Administrators at Phalen, one of several IPS innovation schools, are thankful for the opportunity. “Indy Ballet Classrooms is awesome,” said Vice Principal Greg Wegesin. “What a fantastic opportunity to introduce a skill that our scholars wouldn't normally have access to. Giving them experiences like ballet is the key to their success.”

But ballet and classical music aren’t what you’d expect to see or hear inside an urban school located in one of the roughest communities in Indianapolis. Yet it is by design. Victoria Lyras, founder and artistic director of the Indianapolis School of Ballet, started Indy Ballet

Classrooms to expose youths to classical dance — specifically ballet. The program began in 2014 and is held in at least three schools per semester.

A native of Athens, Greece, who grew up in New York City and attended public schools, Lyras recalls social dances, square dances and Maypole dances as part of her gym activity, and laments the lack of the same in today’s educational system.

“These opportunities are gone; I don’t see them in schools. Very few schools offer music; very few schools offer dance,” said Lyras, who trained at the School of American Ballet and performed professionally with several companies including Pennsylvania Ballet. “I came to this country with nothing. We came with suitcases and some of them were stolen in the process. I went to public schools and I believe in the public education system. It has to be stronger, but I also believe that every child has to have an opportunity to explore the joys of dance, to explore music and the two of them combined.”

While Indy Ballet Classrooms are in schools throughout the city, several Indianapolis Public Schools have latched onto the program. Szulc, director of Outreach & Student Services and ballet faculty at ISB, said it took George Washington Carver School 87 less than an hour to respond to an email request to participate. The school became the pilot site for Indy Ballet Classrooms during the 2014–2015 school year. It was at School 87 for two years.

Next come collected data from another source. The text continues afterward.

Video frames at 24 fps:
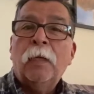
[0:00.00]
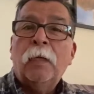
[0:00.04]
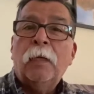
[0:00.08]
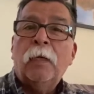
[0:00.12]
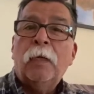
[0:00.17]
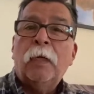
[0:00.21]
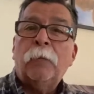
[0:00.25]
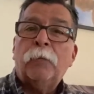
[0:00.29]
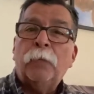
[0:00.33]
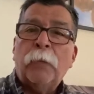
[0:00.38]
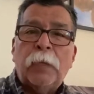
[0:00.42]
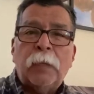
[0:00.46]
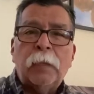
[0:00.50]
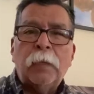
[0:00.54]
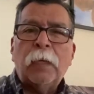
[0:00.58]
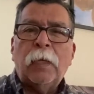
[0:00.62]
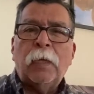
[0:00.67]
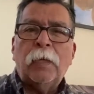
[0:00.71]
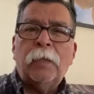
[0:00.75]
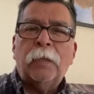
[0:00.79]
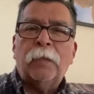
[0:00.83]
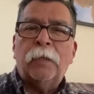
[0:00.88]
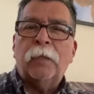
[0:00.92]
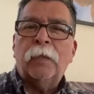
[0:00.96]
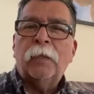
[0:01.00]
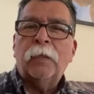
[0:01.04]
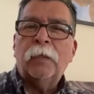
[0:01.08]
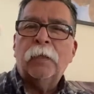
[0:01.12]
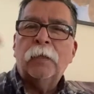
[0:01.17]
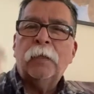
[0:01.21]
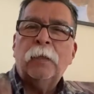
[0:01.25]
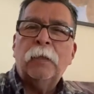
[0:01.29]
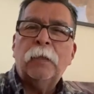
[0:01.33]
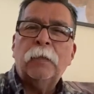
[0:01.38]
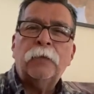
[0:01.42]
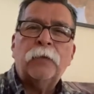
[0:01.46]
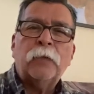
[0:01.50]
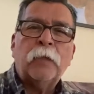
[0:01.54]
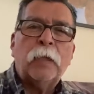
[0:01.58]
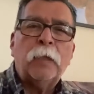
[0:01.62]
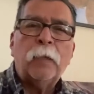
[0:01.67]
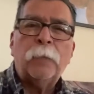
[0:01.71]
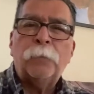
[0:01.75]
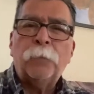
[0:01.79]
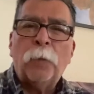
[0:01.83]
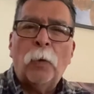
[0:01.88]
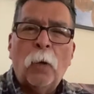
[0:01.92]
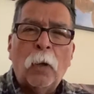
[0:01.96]
At midnight, instead
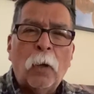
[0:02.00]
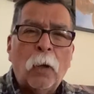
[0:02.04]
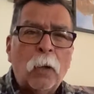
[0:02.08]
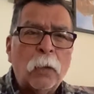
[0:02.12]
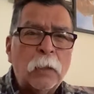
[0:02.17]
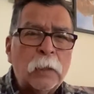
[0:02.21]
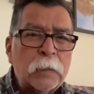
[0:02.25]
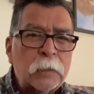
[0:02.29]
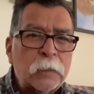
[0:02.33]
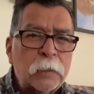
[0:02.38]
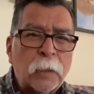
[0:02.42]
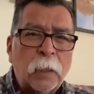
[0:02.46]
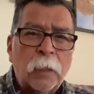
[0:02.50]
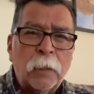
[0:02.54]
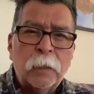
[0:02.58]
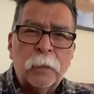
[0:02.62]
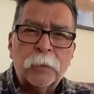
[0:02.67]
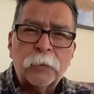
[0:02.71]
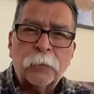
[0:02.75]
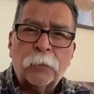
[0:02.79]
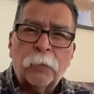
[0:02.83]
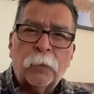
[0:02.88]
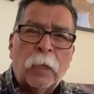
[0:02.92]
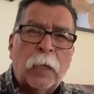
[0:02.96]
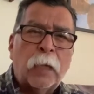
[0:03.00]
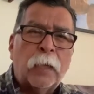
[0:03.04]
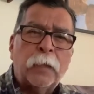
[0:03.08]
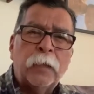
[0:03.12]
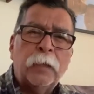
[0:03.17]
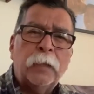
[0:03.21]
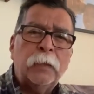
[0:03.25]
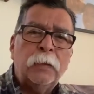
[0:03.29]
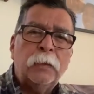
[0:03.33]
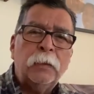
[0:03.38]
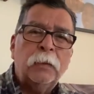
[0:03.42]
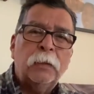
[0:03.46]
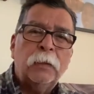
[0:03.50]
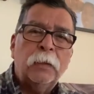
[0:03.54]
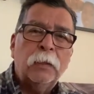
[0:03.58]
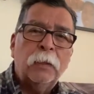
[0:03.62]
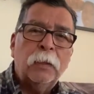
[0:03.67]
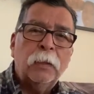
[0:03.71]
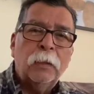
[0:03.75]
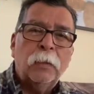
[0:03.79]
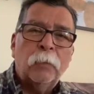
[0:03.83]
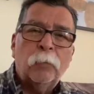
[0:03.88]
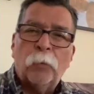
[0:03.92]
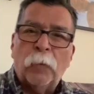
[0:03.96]
of Paul and Silas crying,
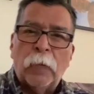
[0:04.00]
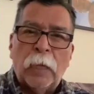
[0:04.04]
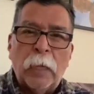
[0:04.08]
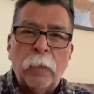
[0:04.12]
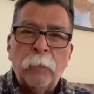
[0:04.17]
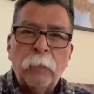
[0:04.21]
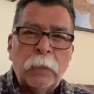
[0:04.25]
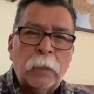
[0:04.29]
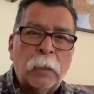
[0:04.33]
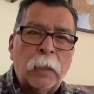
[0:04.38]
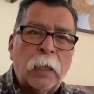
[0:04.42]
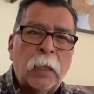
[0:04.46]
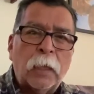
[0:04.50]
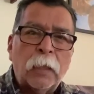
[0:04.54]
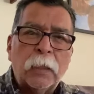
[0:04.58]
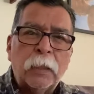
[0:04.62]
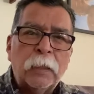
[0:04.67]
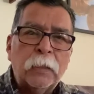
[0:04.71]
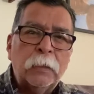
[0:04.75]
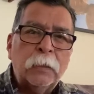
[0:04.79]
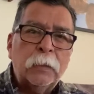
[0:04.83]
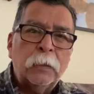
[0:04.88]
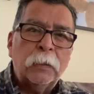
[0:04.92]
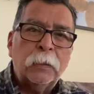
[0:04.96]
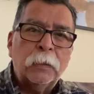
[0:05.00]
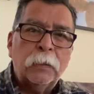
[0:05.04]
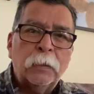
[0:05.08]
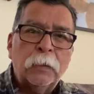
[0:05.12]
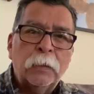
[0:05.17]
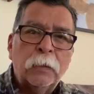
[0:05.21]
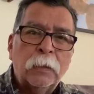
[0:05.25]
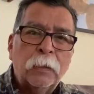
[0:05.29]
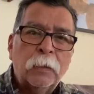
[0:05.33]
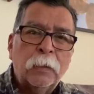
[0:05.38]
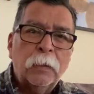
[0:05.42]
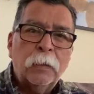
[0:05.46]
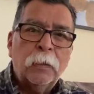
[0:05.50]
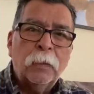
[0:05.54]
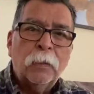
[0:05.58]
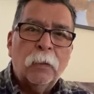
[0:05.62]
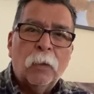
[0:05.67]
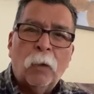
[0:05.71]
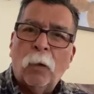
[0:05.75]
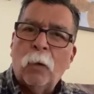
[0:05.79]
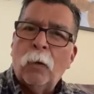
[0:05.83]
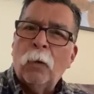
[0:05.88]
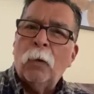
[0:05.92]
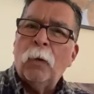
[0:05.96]
blaming God,
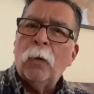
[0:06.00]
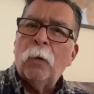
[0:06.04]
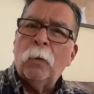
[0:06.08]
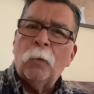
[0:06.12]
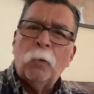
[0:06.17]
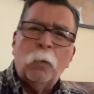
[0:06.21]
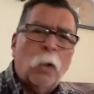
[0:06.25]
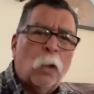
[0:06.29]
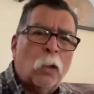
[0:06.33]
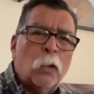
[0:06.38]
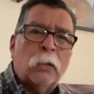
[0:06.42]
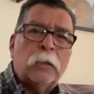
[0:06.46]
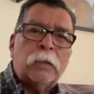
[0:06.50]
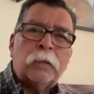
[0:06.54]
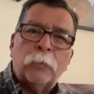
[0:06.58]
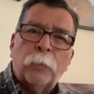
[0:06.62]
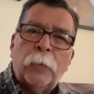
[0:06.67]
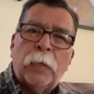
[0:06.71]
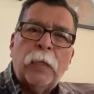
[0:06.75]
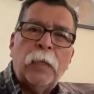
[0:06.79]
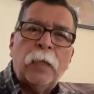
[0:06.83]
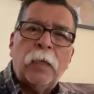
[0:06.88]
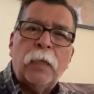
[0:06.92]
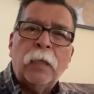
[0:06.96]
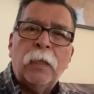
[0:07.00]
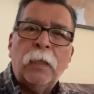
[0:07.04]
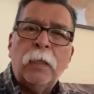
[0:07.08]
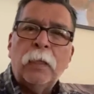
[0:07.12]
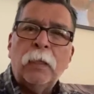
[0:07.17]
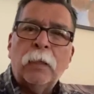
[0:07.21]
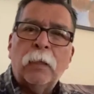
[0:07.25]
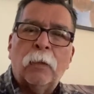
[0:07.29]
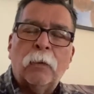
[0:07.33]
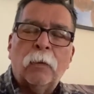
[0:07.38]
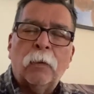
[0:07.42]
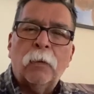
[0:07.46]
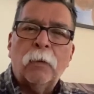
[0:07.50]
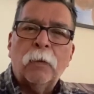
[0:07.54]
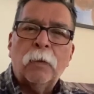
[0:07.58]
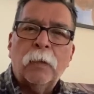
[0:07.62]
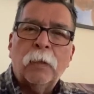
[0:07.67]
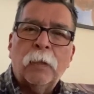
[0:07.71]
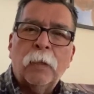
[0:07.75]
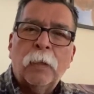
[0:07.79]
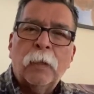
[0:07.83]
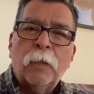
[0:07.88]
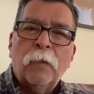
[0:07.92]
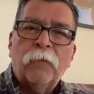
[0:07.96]
oh, woe is me,
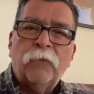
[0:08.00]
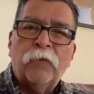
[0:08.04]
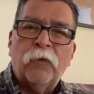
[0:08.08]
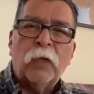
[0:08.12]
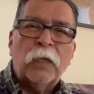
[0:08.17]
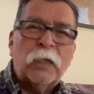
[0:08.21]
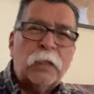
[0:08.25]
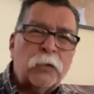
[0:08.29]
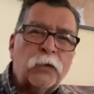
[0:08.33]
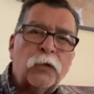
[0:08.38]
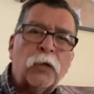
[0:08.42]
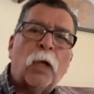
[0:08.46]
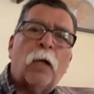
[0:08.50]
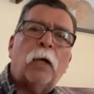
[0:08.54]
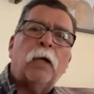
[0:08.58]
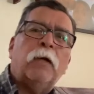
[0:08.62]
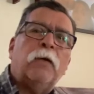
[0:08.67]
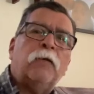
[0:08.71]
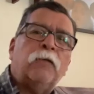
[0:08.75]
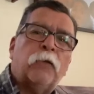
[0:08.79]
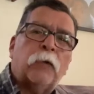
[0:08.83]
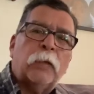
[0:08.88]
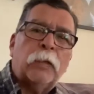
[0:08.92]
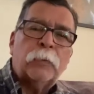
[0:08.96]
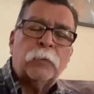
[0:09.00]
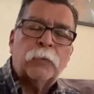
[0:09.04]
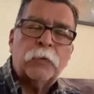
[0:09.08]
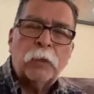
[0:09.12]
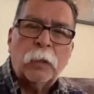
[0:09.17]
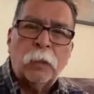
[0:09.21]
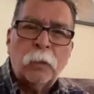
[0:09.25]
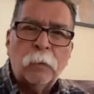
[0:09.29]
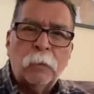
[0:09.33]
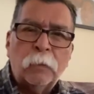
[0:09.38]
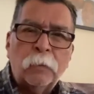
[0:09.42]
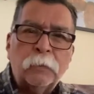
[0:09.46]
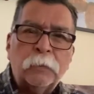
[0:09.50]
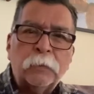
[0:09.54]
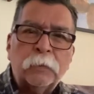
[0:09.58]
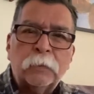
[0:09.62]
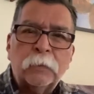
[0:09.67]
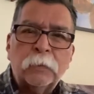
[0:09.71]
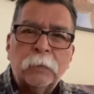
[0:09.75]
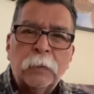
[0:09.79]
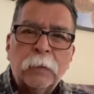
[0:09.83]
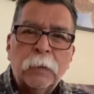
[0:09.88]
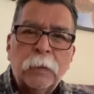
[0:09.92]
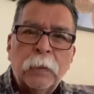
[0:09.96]
feeling sorry for themselves,
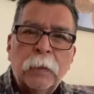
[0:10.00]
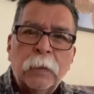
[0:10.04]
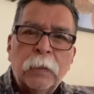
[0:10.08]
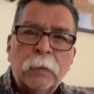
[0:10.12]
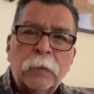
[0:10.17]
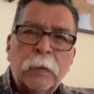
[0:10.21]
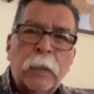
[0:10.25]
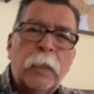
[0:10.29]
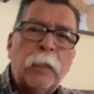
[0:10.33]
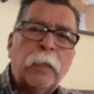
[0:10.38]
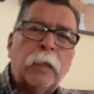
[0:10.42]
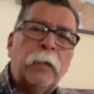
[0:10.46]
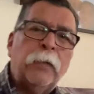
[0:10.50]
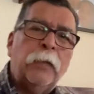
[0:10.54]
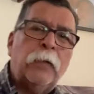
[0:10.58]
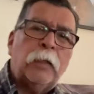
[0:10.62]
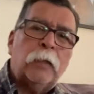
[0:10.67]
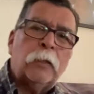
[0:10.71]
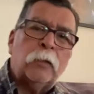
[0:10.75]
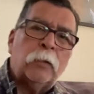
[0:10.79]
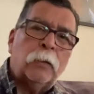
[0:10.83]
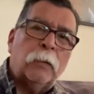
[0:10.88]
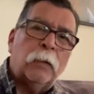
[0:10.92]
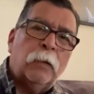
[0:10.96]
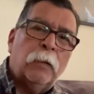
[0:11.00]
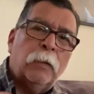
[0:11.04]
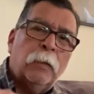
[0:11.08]
taking this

Principal Mark Nardo said the program actually falls in line with its Montessori curriculum, which emphasizes culture, including dance, music and sports. “It gives kids an opportunity to participate in something they can’t afford or don’t know about,” said Nardo. “This can be a nugget that can plant the seed that this is something they can do.”

Several seeds have already been planted. Some of Nardo’s students are currently on scholarship at Indianapolis School of Ballet, thanks to Indy Ballet Classrooms. Part of the program, according to Lyras, is to provide full tuition scholarships to students who show promise in the art form.
ISB selects between 20–25 Indy Ballet Classrooms students to take an hour class once a week at ISB on scholarship. The goal is to continue to focus more on their classical technique. From those students who continue at ISB through spring and summer, staff members determine if they’re ready for the ballet school’s pre-professional track, providing full tuition scholarships for those who are.

Some students have even performed in ISB’s production of “The Nutcracker” in December and its annual “May We Dance” performance on Mother’s Day.

Not only is Lyras providing opportunities for inner city kids, she’s slowly changing the face of what ballet looks like. The art form, which began in Europe in the French Courts, is known for its lack of diversity.

Lyras, however, doesn’t see color as a barrier. “I grew up in New York in a melting pot and everything I did was diverse,” she said. “It’s about spreading the love of an art form and it should be accessible to all. It has nothing to do with one individual culture.”